I’d lit the fireplace and some candles after the seraph left, bringing some warmth and light of my own into the room. Delphine would be reviewing some of the other items we’d brought from Lias’s hidden study, but I doubted she wanted to talk to me just then and probably wouldn’t appreciate having someone hovering over her shoulder.

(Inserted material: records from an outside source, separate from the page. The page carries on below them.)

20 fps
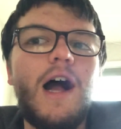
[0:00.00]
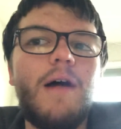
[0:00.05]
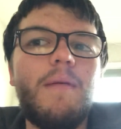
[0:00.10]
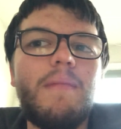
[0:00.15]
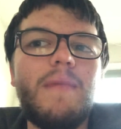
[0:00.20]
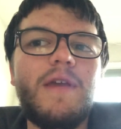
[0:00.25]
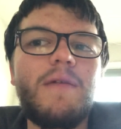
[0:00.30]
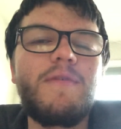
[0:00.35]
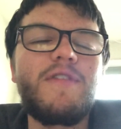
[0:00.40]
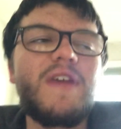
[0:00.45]

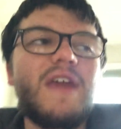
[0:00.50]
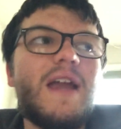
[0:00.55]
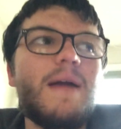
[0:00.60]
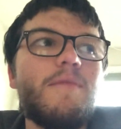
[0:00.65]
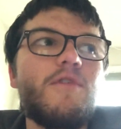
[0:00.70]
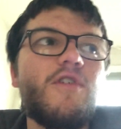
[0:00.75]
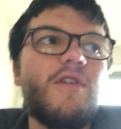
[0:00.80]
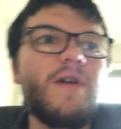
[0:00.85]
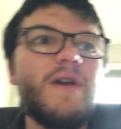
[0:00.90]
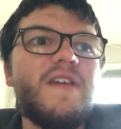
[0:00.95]
You think I'm
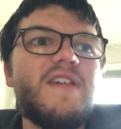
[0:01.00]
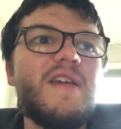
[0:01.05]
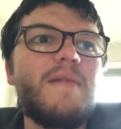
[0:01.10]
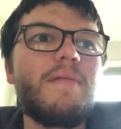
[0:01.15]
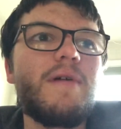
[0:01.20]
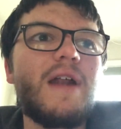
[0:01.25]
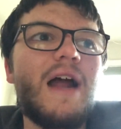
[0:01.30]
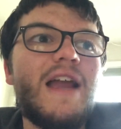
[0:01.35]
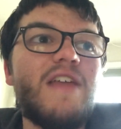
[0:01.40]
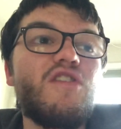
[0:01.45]
crazy,
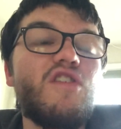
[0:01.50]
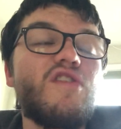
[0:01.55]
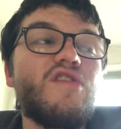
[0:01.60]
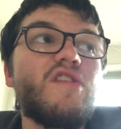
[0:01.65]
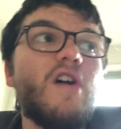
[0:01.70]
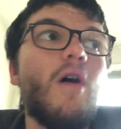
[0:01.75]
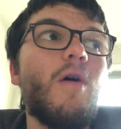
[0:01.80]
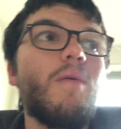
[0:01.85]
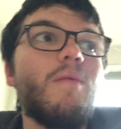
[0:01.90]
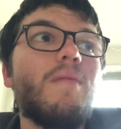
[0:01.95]
but I
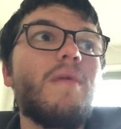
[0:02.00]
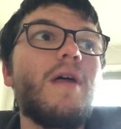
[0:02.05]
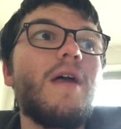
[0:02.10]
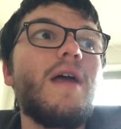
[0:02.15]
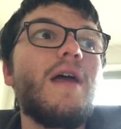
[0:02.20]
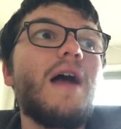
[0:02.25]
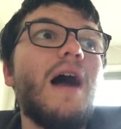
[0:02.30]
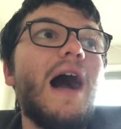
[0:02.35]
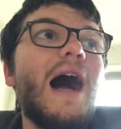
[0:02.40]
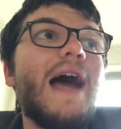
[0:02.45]
don't
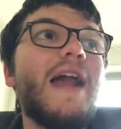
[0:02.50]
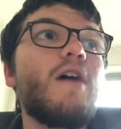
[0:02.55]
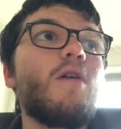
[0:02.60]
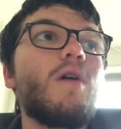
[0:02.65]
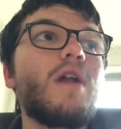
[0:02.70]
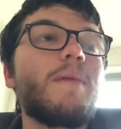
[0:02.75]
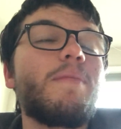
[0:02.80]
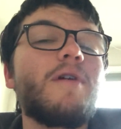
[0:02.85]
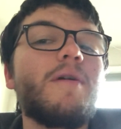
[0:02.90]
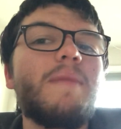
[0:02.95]

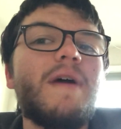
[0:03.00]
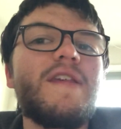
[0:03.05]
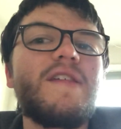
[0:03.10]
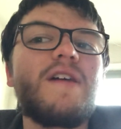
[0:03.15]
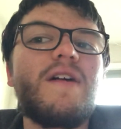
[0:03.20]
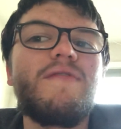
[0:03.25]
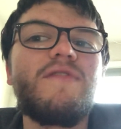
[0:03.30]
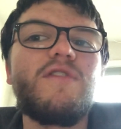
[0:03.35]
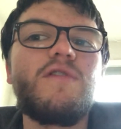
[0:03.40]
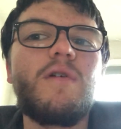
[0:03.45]
want to put
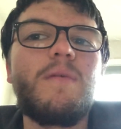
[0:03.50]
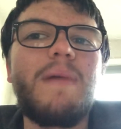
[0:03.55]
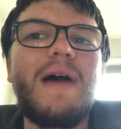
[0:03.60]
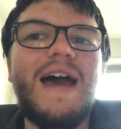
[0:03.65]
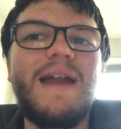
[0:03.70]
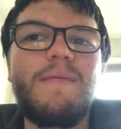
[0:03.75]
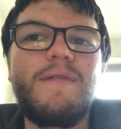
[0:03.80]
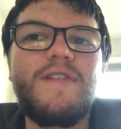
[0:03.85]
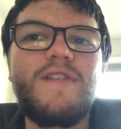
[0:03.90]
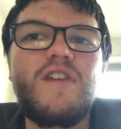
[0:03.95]
myself into a
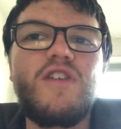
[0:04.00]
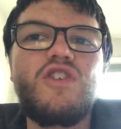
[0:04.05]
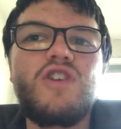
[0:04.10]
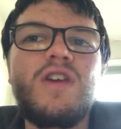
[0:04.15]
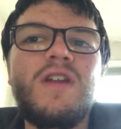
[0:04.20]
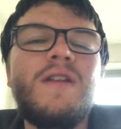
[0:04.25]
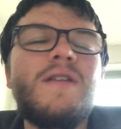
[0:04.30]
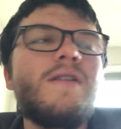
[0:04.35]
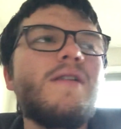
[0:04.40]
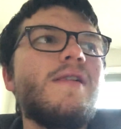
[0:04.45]
bad
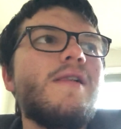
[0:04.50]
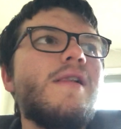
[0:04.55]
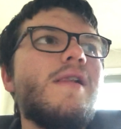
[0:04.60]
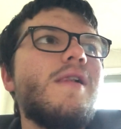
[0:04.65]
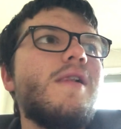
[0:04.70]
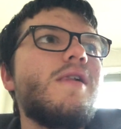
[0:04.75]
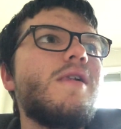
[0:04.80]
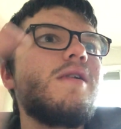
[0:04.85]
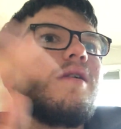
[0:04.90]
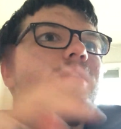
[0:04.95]
position.
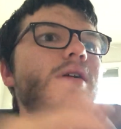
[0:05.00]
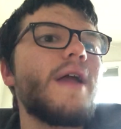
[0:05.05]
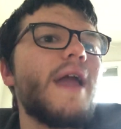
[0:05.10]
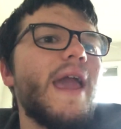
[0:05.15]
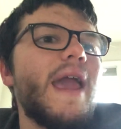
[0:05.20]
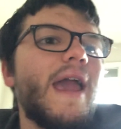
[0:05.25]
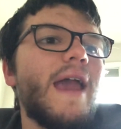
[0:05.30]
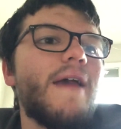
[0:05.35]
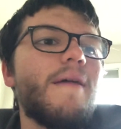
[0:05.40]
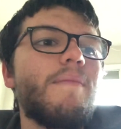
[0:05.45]

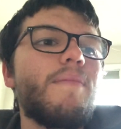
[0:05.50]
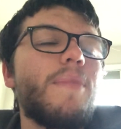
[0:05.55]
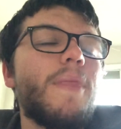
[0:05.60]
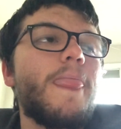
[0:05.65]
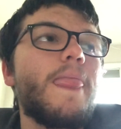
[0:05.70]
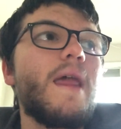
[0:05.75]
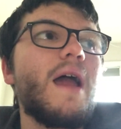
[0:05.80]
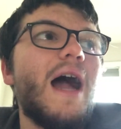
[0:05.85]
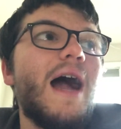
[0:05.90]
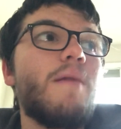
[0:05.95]
And
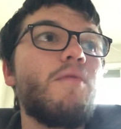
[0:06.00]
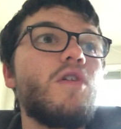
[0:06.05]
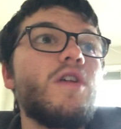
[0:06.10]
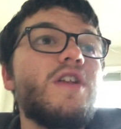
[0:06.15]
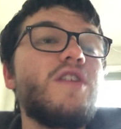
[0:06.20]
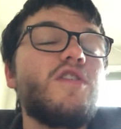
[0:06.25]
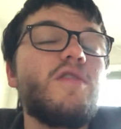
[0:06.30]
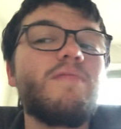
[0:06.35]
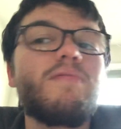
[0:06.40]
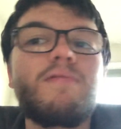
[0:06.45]
I'm willing
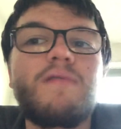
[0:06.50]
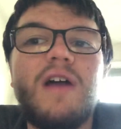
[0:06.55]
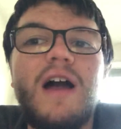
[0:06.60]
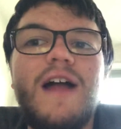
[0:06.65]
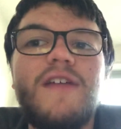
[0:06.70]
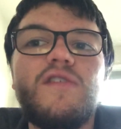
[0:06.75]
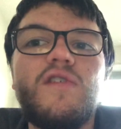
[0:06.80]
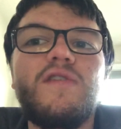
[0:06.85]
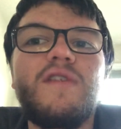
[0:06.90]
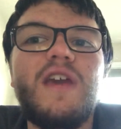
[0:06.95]
to do
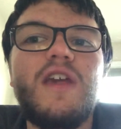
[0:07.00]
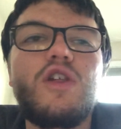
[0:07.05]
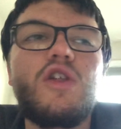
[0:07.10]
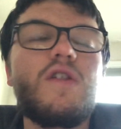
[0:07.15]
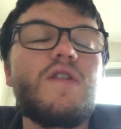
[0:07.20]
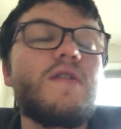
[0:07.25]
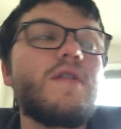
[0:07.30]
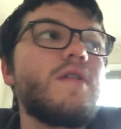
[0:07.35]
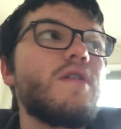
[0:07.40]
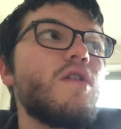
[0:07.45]

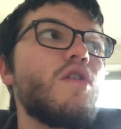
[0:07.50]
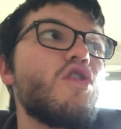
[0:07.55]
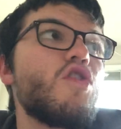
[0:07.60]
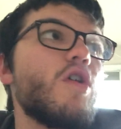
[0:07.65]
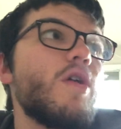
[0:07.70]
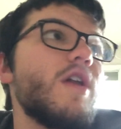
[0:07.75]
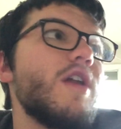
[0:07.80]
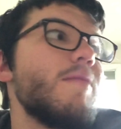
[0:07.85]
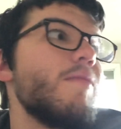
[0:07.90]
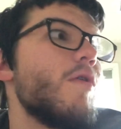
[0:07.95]
consultations to show
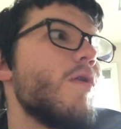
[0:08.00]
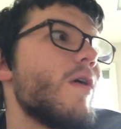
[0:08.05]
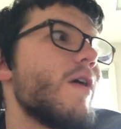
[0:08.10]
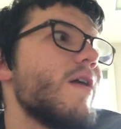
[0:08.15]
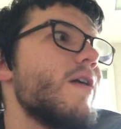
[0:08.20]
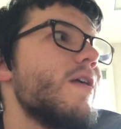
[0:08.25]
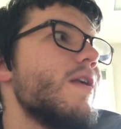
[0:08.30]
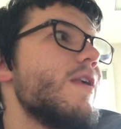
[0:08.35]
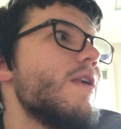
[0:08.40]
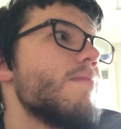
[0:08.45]
you more,
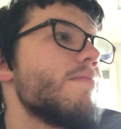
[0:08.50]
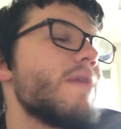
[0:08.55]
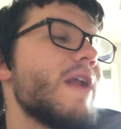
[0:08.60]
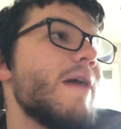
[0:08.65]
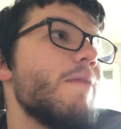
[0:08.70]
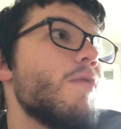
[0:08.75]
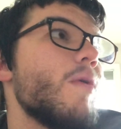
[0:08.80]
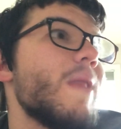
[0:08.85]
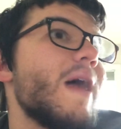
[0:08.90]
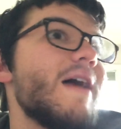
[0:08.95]
but I
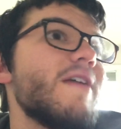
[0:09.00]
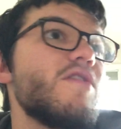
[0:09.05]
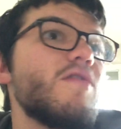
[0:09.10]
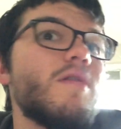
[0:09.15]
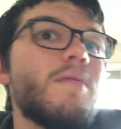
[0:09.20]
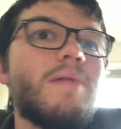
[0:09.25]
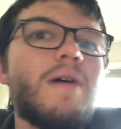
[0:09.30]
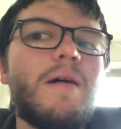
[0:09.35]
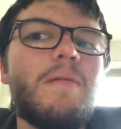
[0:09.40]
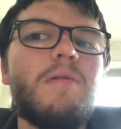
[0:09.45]
will not do
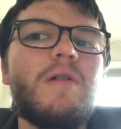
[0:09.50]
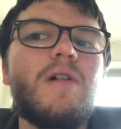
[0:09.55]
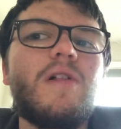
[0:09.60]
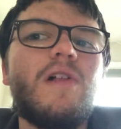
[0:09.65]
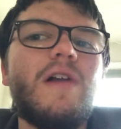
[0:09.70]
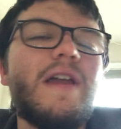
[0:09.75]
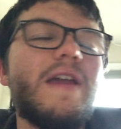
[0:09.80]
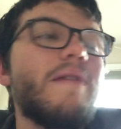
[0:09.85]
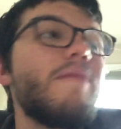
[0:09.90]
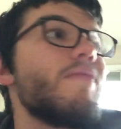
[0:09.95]
it
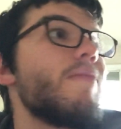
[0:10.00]
publicly.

The guest chamber was large enough to include a small bath, a claw-footed tub, and a basin on the wall for lighter washing. It was still full from when the servants had prepared the room for me. I moved to the mirror above the washbasin and splashed my face, trying to get a hold of my nerves.
Keep calm, soldier. The hardest part of every battle is always the waiting.
As I let the cold water drip down into the sink, I heard another splash behind me. Every muscle in my body went tense at once. Slowly, cautiously, I lifted my eyes to the mirror. The room reflected in it, and behind my own dripping face lay the bathtub.
The tub was no longer empty. Not only that, but it wasn’t full of water. My nostrils flared at the familiar reek hanging heavy in the air.
The bath was full of blood. The liquid bubbled like it was boiling hot just before two hands emerged to grip the tub’s sides, and a head masked in viscous red lifted free. Long hair clung to the face to form a veil over one eye. The other eye opened, revealing a pale gray iris. It watched me in the mirror, glinting in the dim light.
Had I drifted off to sleep? Fallen into a dream? Damn it. I wasn’t that exhausted, was I?
“It’s not like that,” Fidei said, her soothing voice like a half-forgotten melody freshly recalled in my ears. She ran her hands through the blood, splashing some onto her face and running it through her hair before speaking again. “Perhaps a waking dream.”
“I got rid of you,” I growled. “You’re not supposed to be in my head anymore.”